> **Task instructions**: Strip the pictures, then copy the remaining data exactly as it stands.

> **Given entries**:
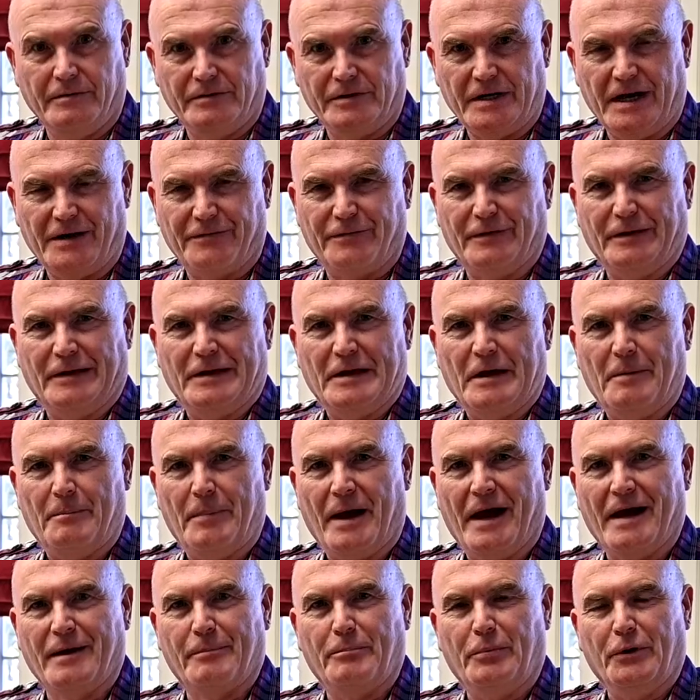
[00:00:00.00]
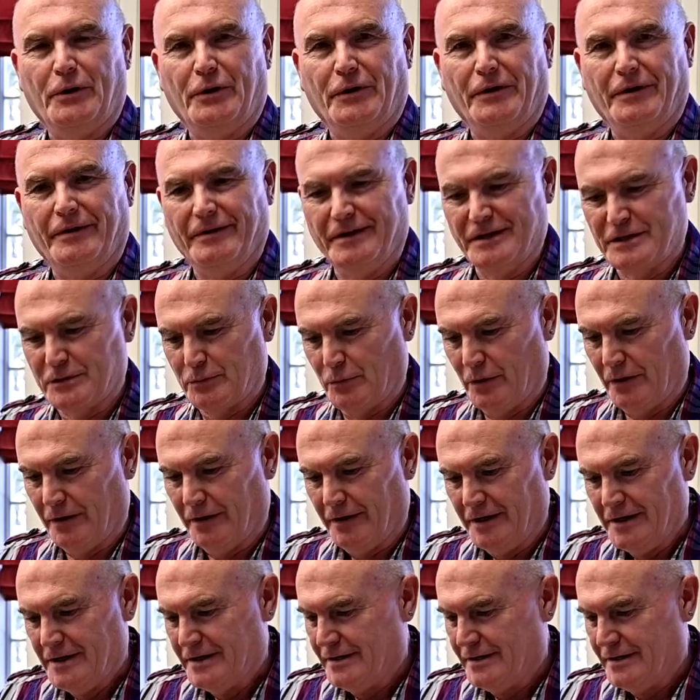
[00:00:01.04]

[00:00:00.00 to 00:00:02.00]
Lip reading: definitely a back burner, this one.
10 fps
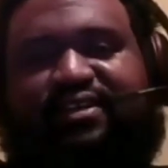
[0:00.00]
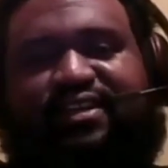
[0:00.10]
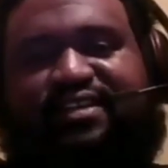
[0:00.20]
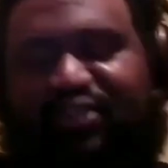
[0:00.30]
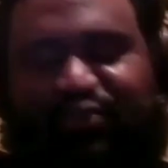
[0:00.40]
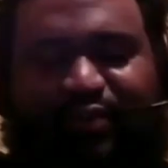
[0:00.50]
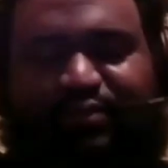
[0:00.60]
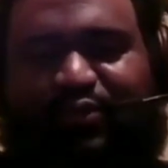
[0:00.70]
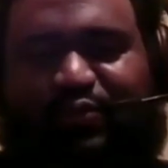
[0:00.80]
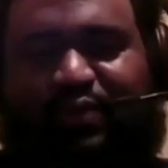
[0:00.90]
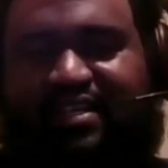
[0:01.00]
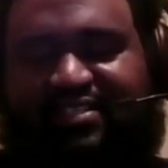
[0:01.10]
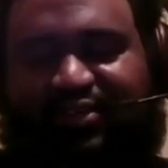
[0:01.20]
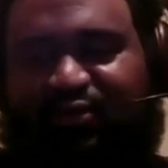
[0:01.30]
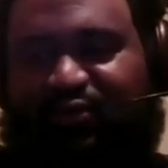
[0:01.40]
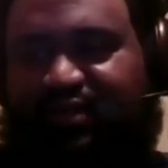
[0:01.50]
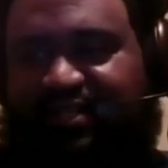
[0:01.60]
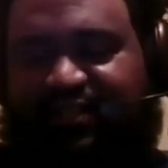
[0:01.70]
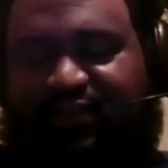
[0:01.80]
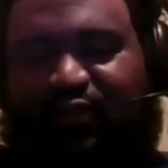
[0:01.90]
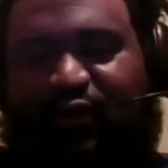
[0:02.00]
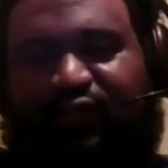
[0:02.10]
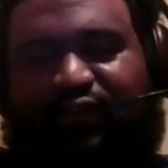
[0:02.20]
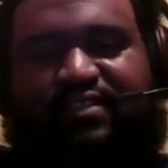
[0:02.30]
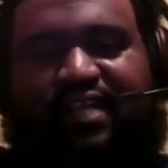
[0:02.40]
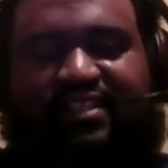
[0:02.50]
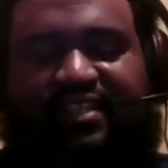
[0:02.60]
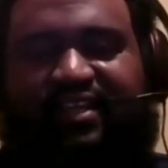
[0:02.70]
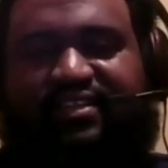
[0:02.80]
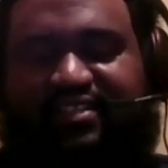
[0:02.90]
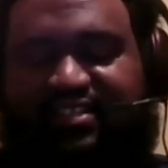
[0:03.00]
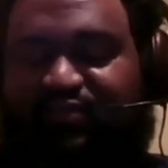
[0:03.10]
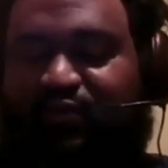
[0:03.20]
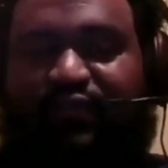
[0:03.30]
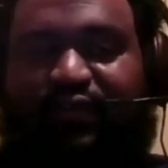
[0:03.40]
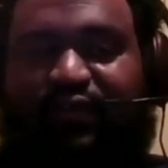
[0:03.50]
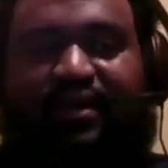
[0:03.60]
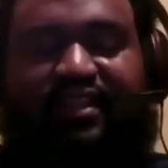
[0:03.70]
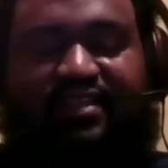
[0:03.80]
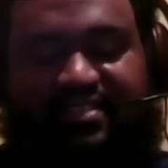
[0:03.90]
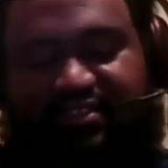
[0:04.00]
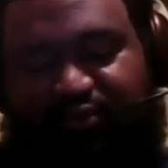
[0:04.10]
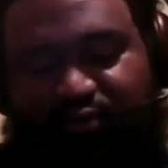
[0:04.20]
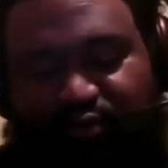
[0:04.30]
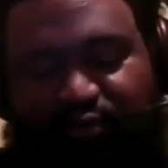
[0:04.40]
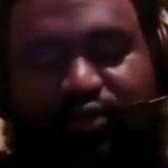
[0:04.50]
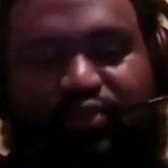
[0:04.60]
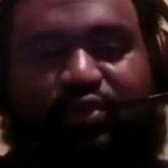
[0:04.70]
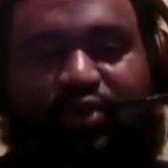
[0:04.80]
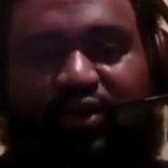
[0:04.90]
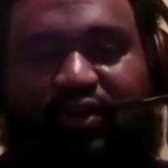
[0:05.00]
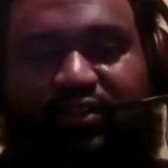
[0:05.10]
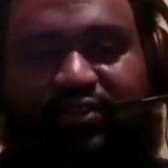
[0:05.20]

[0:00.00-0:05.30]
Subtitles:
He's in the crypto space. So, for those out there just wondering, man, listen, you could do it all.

> **Response to this exercise**:
[00:00:00.00]
[00:00:01.04]

[00:00:00.00 to 00:00:02.00]
Lip reading: definitely a back burner, this one.
10 fps
[0:00.00]
[0:00.10]
[0:00.20]
[0:00.30]
[0:00.40]
[0:00.50]
[0:00.60]
[0:00.70]
[0:00.80]
[0:00.90]
[0:01.00]
[0:01.10]
[0:01.20]
[0:01.30]
[0:01.40]
[0:01.50]
[0:01.60]
[0:01.70]
[0:01.80]
[0:01.90]
[0:02.00]
[0:02.10]
[0:02.20]
[0:02.30]
[0:02.40]
[0:02.50]
[0:02.60]
[0:02.70]
[0:02.80]
[0:02.90]
[0:03.00]
[0:03.10]
[0:03.20]
[0:03.30]
[0:03.40]
[0:03.50]
[0:03.60]
[0:03.70]
[0:03.80]
[0:03.90]
[0:04.00]
[0:04.10]
[0:04.20]
[0:04.30]
[0:04.40]
[0:04.50]
[0:04.60]
[0:04.70]
[0:04.80]
[0:04.90]
[0:05.00]
[0:05.10]
[0:05.20]

[0:00.00-0:05.30]
Subtitles:
He's in the crypto space. So, for those out there just wondering, man, listen, you could do it all.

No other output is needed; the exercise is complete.